Not that we always have to choose between the spirit 
          and the letter so signally as in this movement. The following Adagio 
          should silence the most virulent Beckmesser. And yet it raises an interesting 
          point. Look at the following timings: 
        
 
          Schnabel: 		6’ 02" 
          Brendel (1984): 	4’ 40" 
          Nikolayeva: 		5’ 47" 
          Perahia: 		4’ 42" 
          Tan (fortepiano):	4’ 11" 
        
 
        
The swifter performers will point to the fact that 
          there are three beats in the bar not six, yet what struck me on listening 
          to Schnabel is how mobile it is, how utterly free from the constraints 
          of the beats and the bars.
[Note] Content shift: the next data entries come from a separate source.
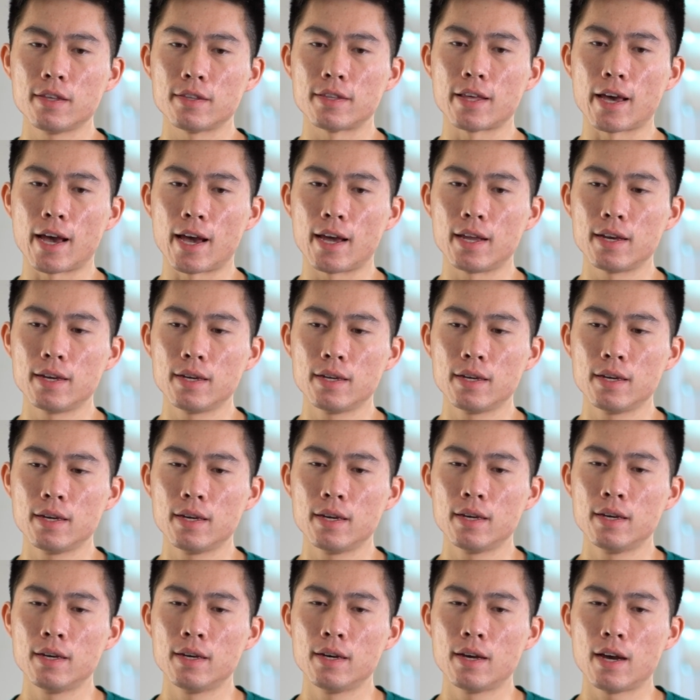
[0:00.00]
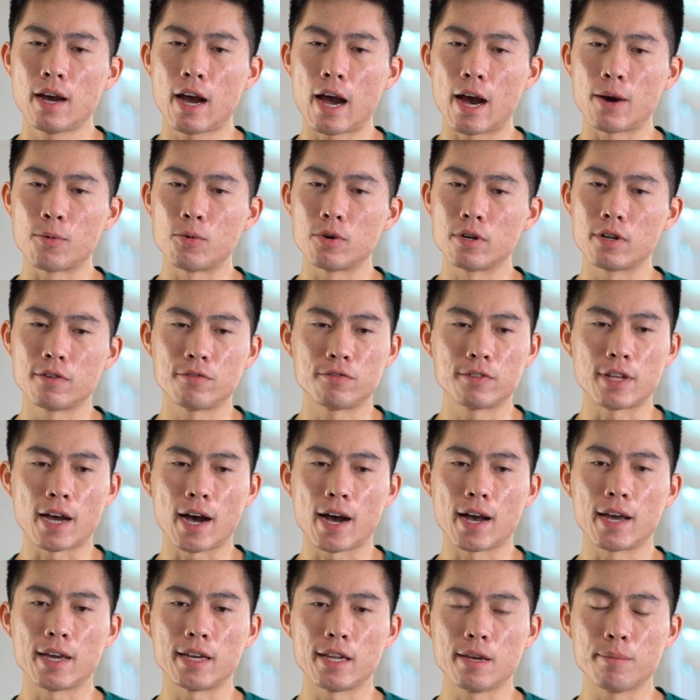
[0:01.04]
that I would have
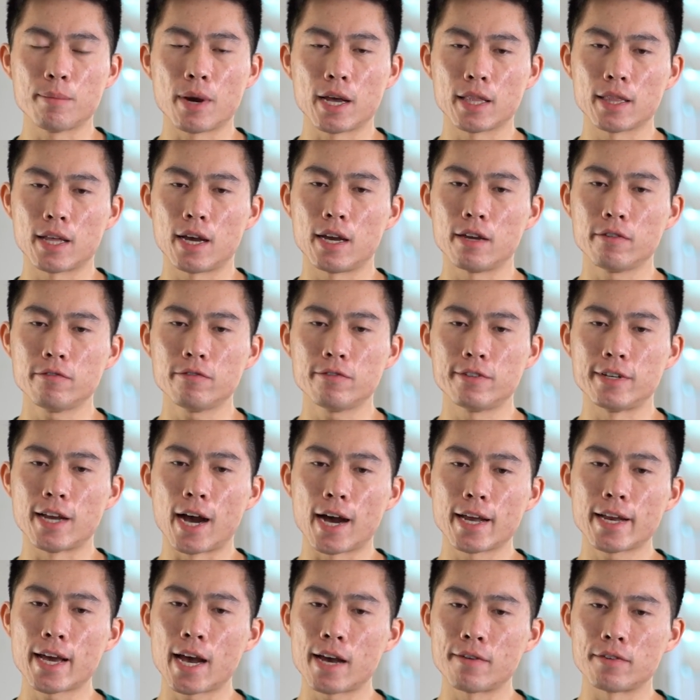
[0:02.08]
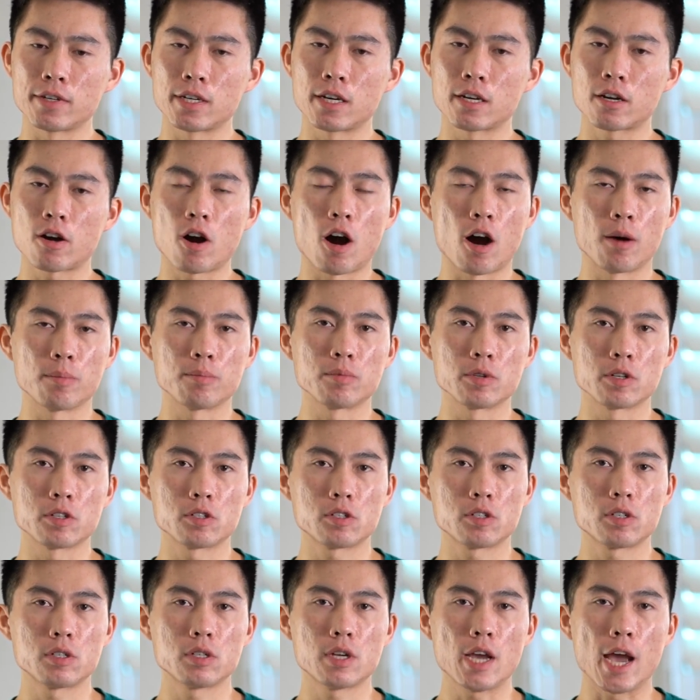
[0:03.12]
died in my life not having
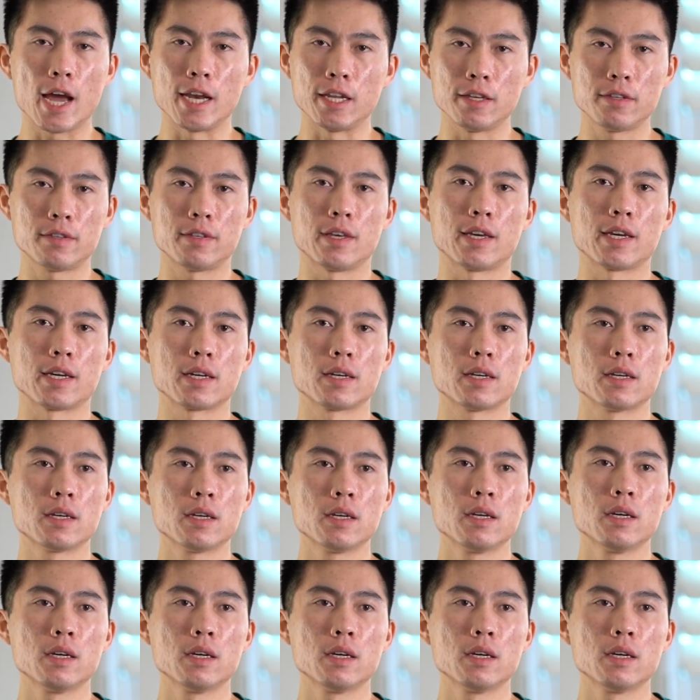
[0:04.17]
accomplished anything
Good as the Brendel and Perahia are, you 
          hear the beats and they seem heavier even if they are faster. And the 
          only one that is within calling distance of Schnabel’s timing, Nikolayeva, 
          sounds woefully slow. Schnabel’s simple songfulness, his sense of repose, 
          finds the sublime without a trace of sententiousness even in these early 
          movements (those of the other two sonatas are equally fine). 
        
 
        
And so one could go on. How he makes the opening of 
          no. 2 speak, how truly graceful is the Rondo which concludes that sonata, 
          and how he finds the humour in the closing movement of no. 3. And incidentally, 
          the semiquavers on the first page of this, as well as the intrepidly 
          attacked trio of the preceding Scherzo, show that when he was settled 
          in, his digital dexterity was remarkably fluent – a good Leschetizky 
          pupil after all (Leschetizky was the teacher who told him he would never 
          become a pianist; he was a musician). 
        
 
        
Here, then, is the first instalment of what remains 
          the locus classicus of Beethoven playing. It is as essential 
          to us today as it was when it was new.